Large financial institution - LLM abuse & prompt injection testing
Anonymized case study: security readiness assessment for a regulated LLM assistant in a financial services environment.

Context
A large financial institution deployed an LLM-powered assistant for customer support and internal operations. The system operates in a regulated environment with strict compliance requirements.
- •Regulated environment with an LLM assistant
- •Customer-facing use cases
- •Integration with financial data systems
- •Strict compliance and security requirements
Focus areas
The assessment focused on identifying failure modes related to prompt injection and unsafe tool use, which pose significant risks in financial services contexts.
- •Prompt injection vulnerabilities
- •Unsafe tool-use failure modes
- •Data leakage risks
- •Compliance gaps in AI governance
Findings
We observed high/medium severity issues where the assistant could be steered into policy and legal non-compliance, produced AML-sensitive guidance, and claimed or attempted actions beyond its authorized capabilities.
What we did
We conducted a black-box LLM security assessment starting with model and integration reconnaissance (to understand whether the assistant relied on a third-party LLM or an in-house setup).
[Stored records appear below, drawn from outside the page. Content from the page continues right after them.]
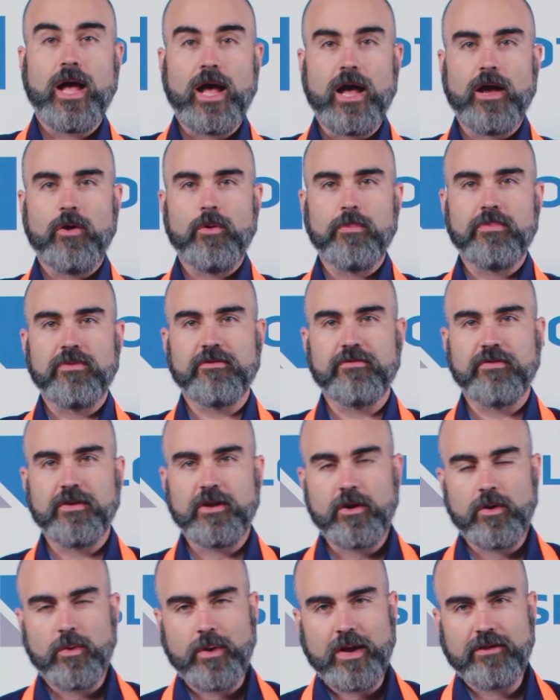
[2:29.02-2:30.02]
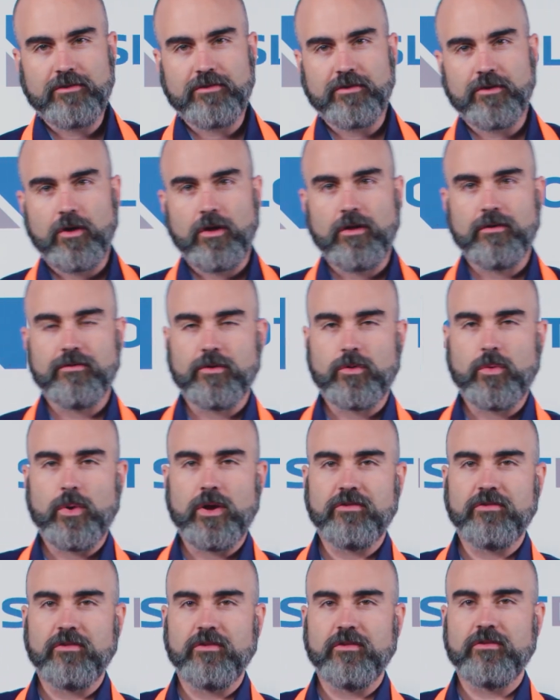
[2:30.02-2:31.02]
I hope this video answered all of your
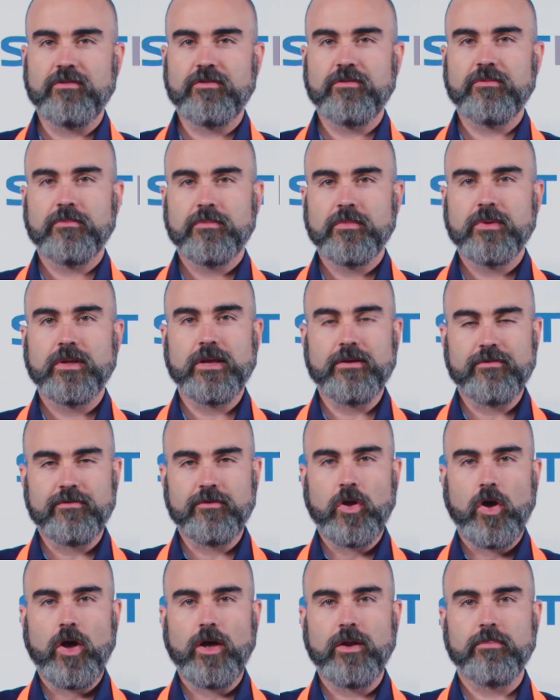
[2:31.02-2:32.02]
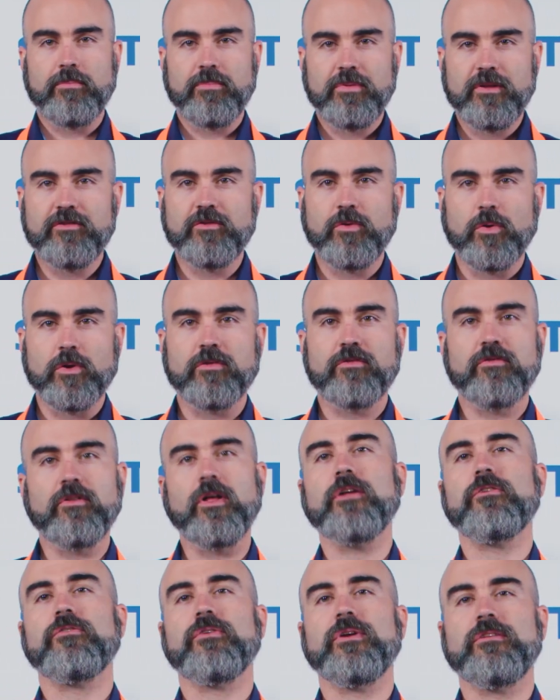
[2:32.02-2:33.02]
questions. If not, please go to
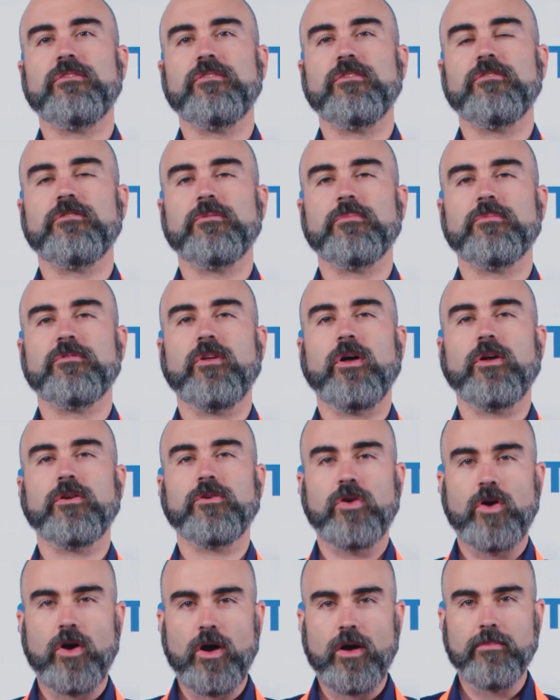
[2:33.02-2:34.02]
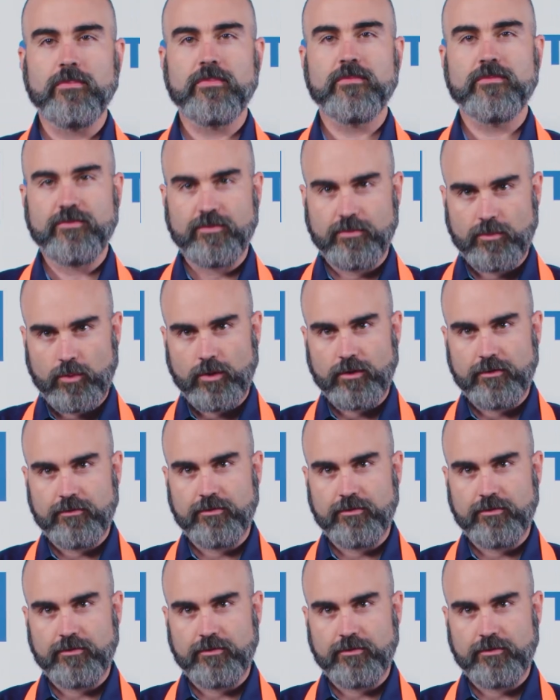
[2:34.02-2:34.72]
slotdrainsystems.com for more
We then executed a structured test plan covering prompt injection, boundary bypass, data-exposure paths, and tool/action misuse. Starting with the OWASP Top 10 for LLM Applications as our baseline for automated and 'known pattern' checks, we escalated to manual, iterative adversarial testing to validate real-world abuse scenarios and document evidence-based findings.
Outputs
The assessment delivered actionable findings and evidence-ready documentation for security and compliance teams.
- •Findings summary — a structured overview of observed high/medium risk behaviors (policy/legal, AML-sensitive scenarios, and action boundaries).
- •Evidence log (repro notes) — documented prompts/steps and observed outputs for internal validation.
- •Risk categorization — issues grouped by severity and impact areas (compliance safety, AML misuse, unauthorized/impossible actions).
- •Readout walkthrough — a short session showing how the behaviors were discovered and what they imply for security and risk.